- What to produce: In your copy, drop the images and return each record exactly as it stands.

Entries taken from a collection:

☆ ☆ ☆ ☆ ☆

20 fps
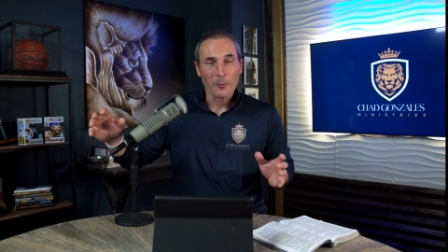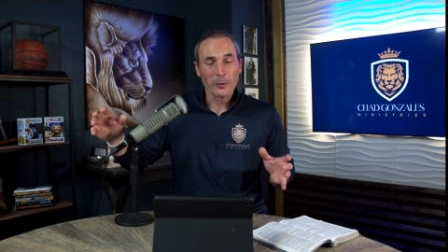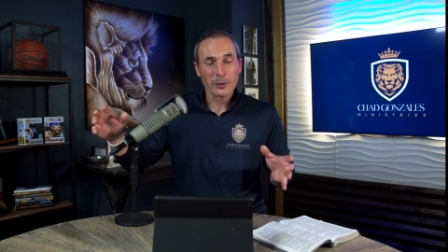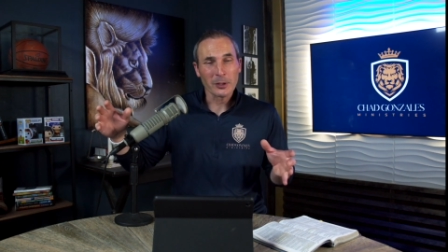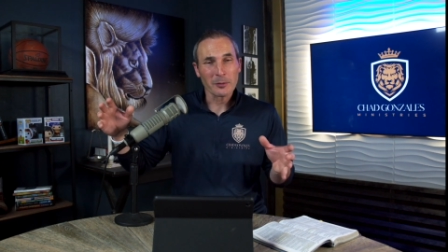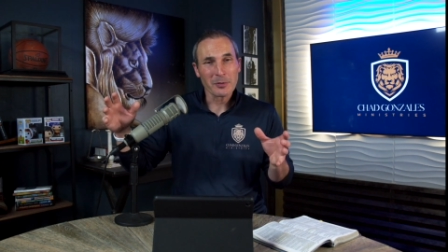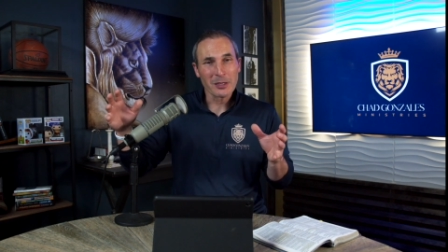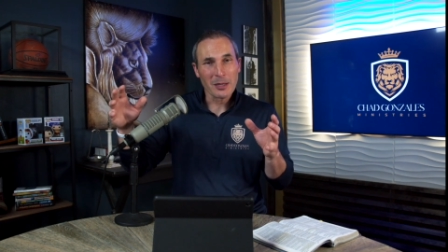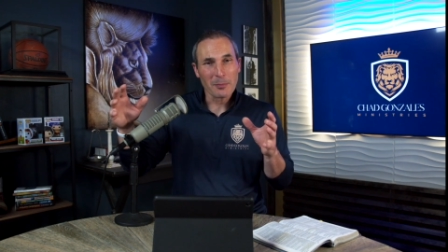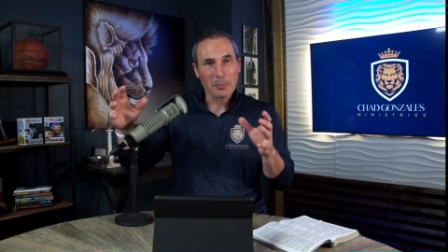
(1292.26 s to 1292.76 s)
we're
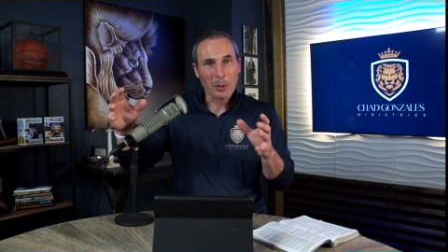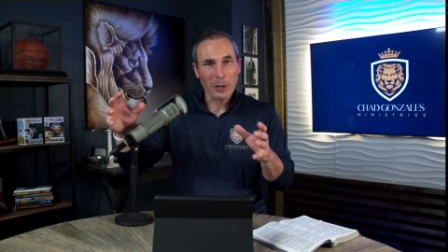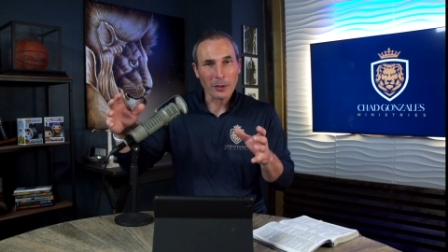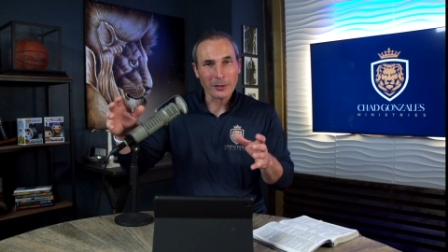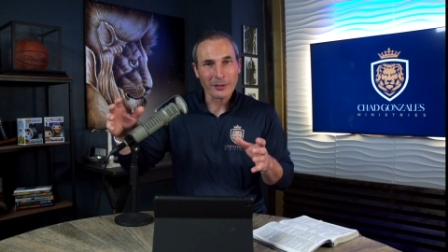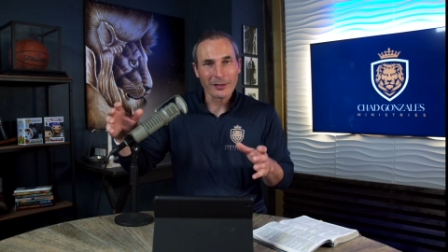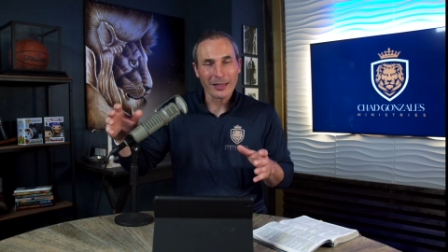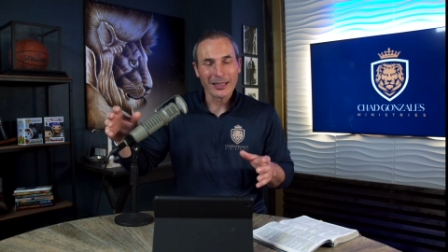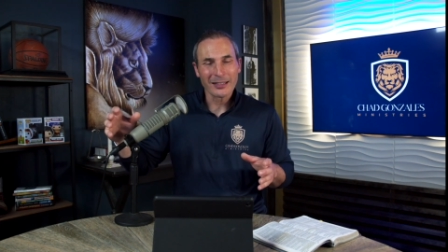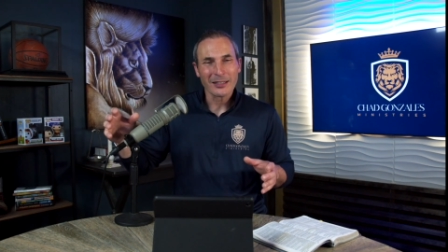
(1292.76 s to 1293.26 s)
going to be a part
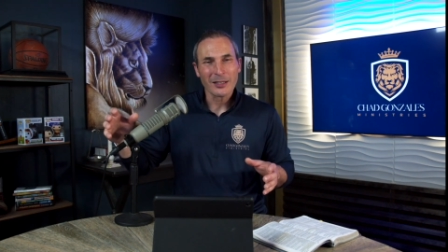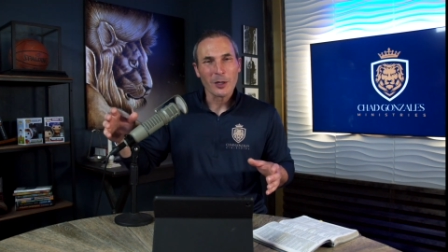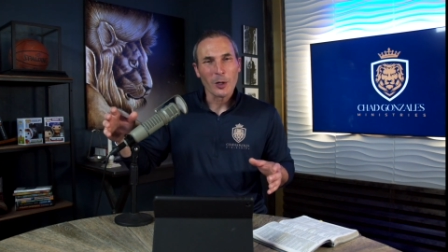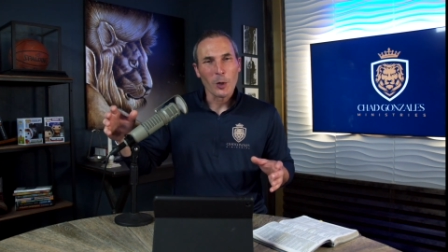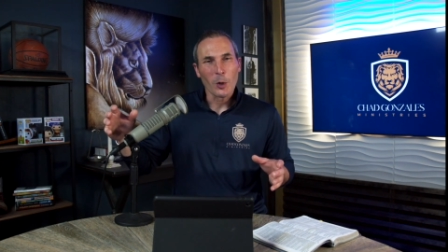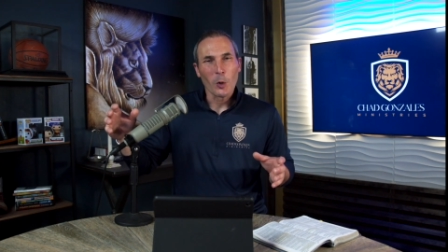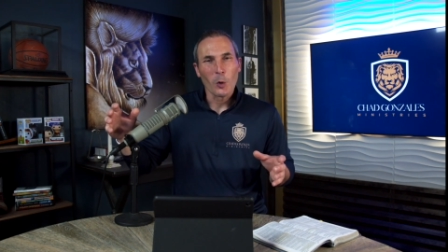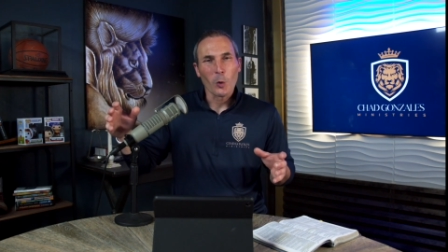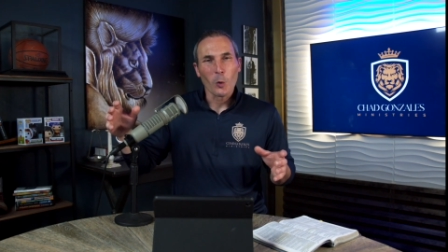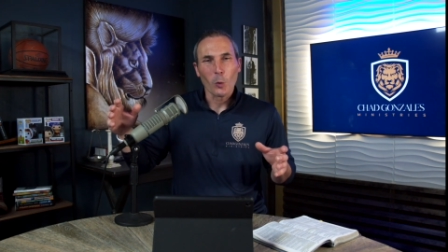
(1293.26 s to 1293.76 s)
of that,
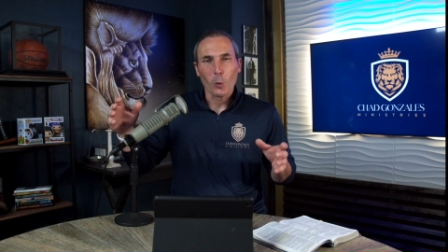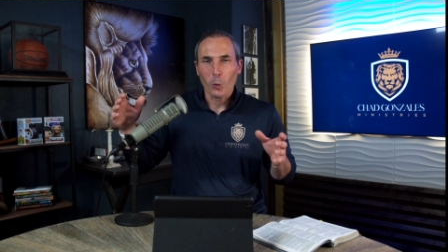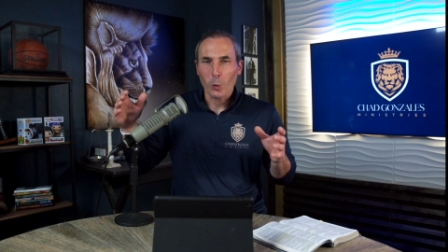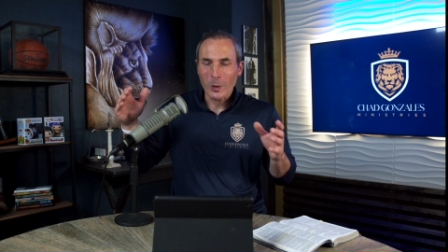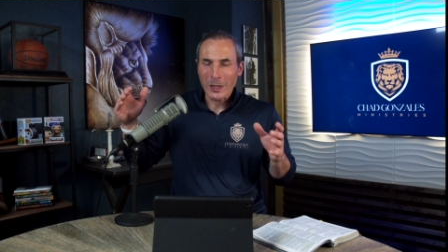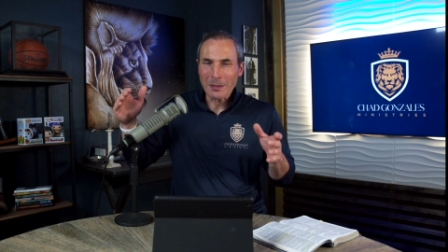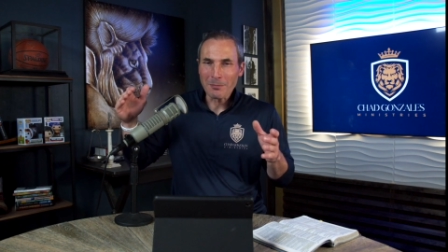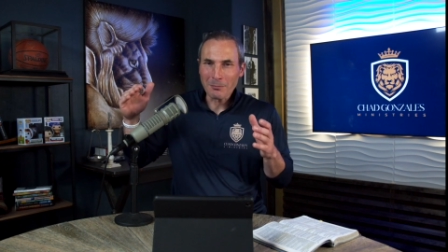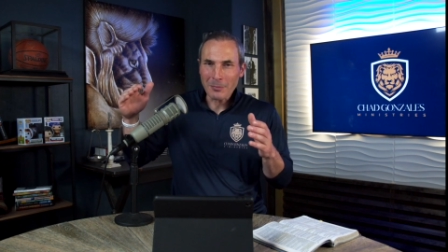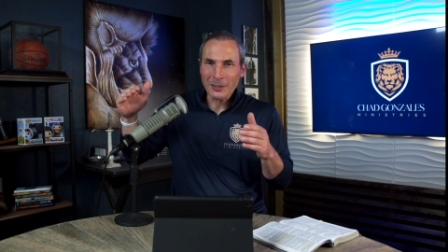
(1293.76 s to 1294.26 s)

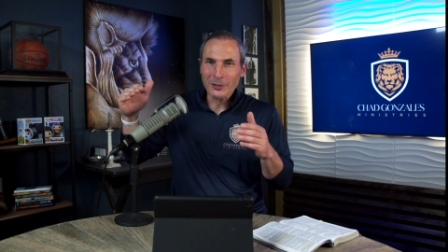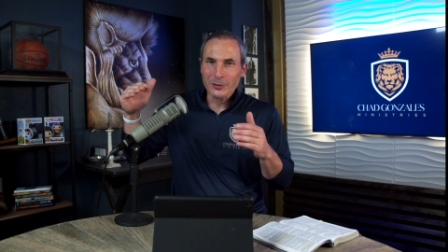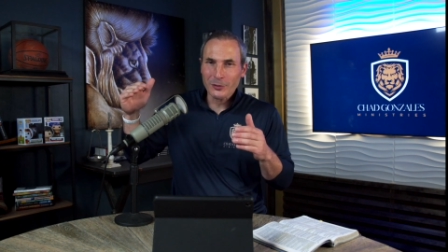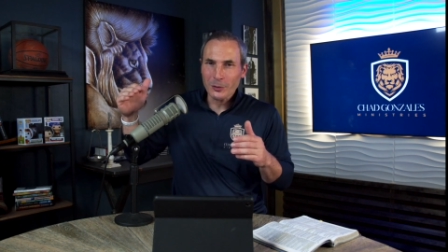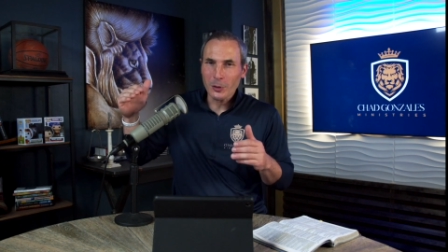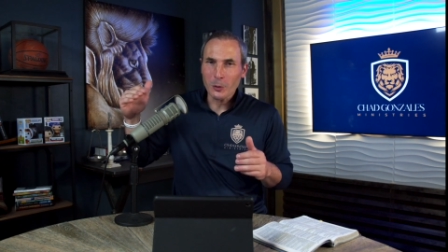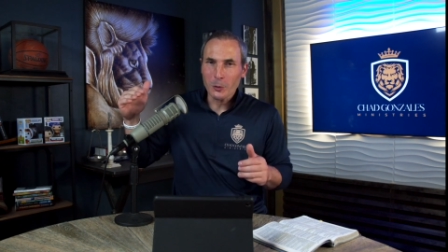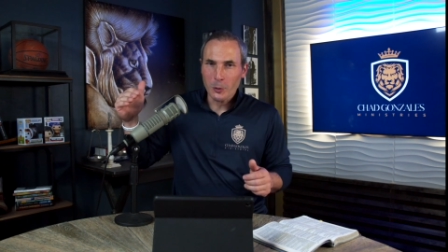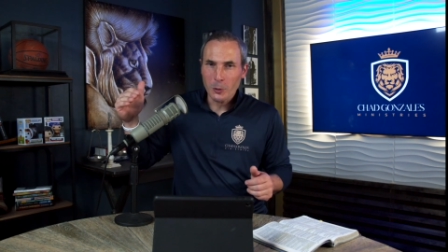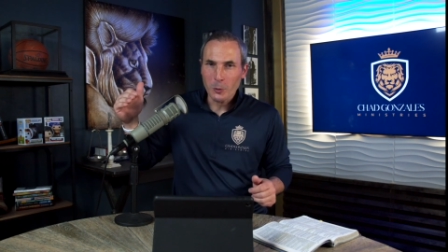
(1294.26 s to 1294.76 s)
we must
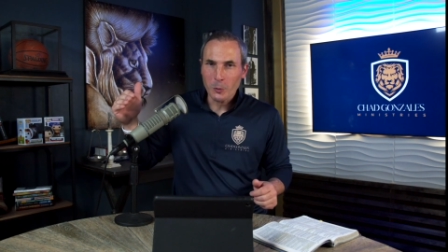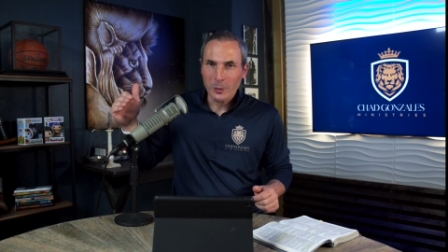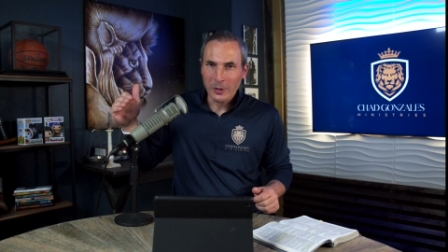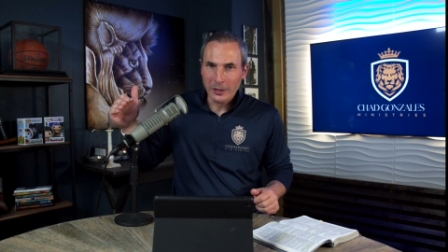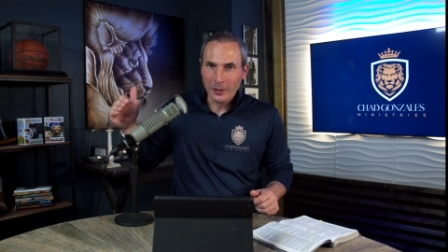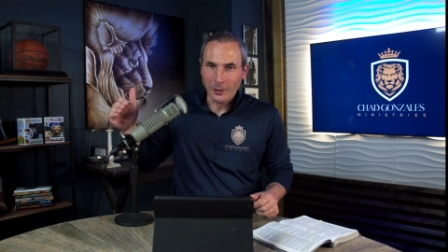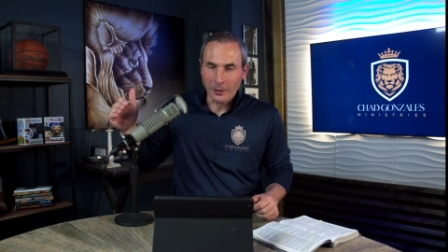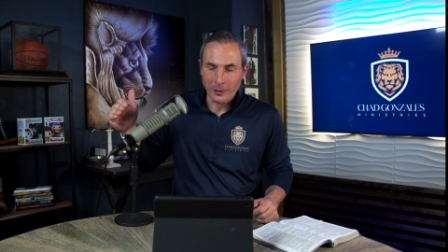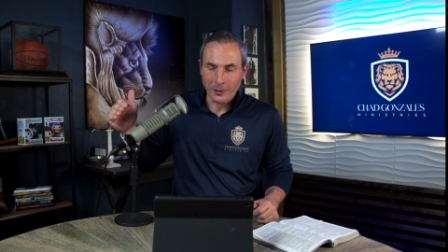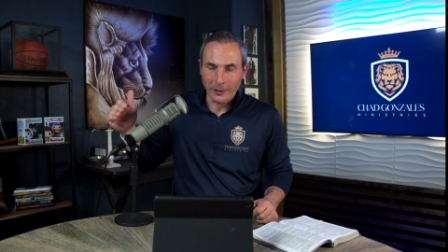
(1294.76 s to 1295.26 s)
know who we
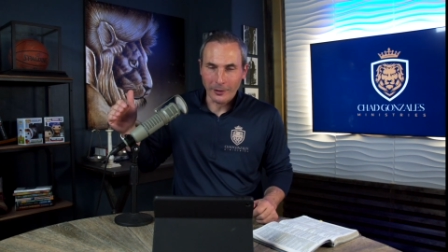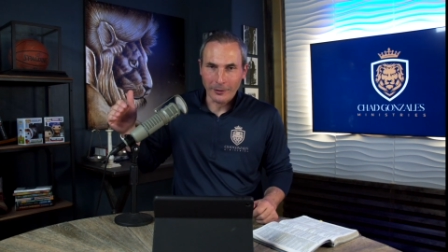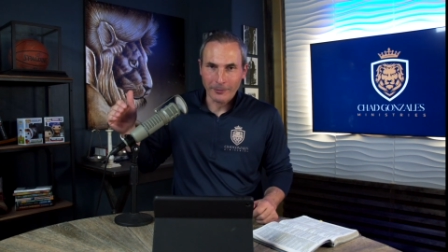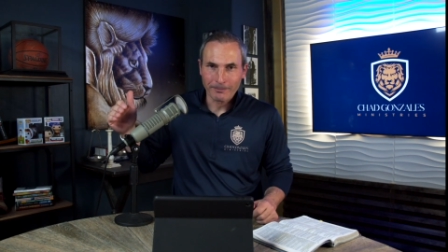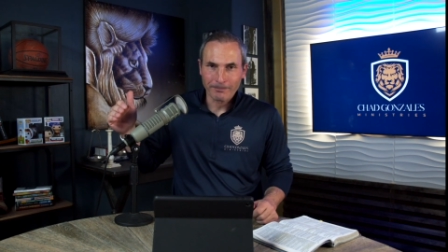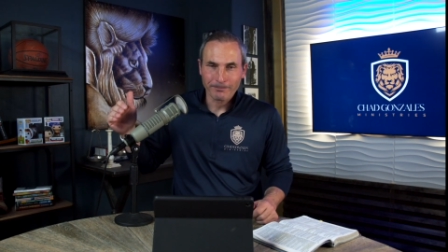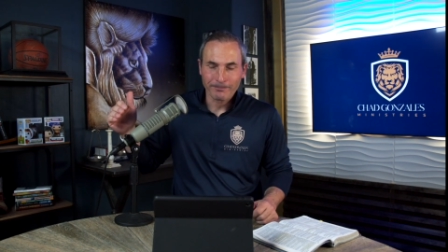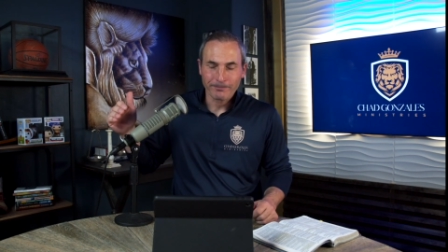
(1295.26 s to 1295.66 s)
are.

☆ ☆ ☆ ☆ ☆

- Written solution:
20 fps
(1292.26 s to 1292.76 s)
we're
(1292.76 s to 1293.26 s)
going to be a part
(1293.26 s to 1293.76 s)
of that,
(1293.76 s to 1294.26 s)

(1294.26 s to 1294.76 s)
we must
(1294.76 s to 1295.26 s)
know who we
(1295.26 s to 1295.66 s)
are.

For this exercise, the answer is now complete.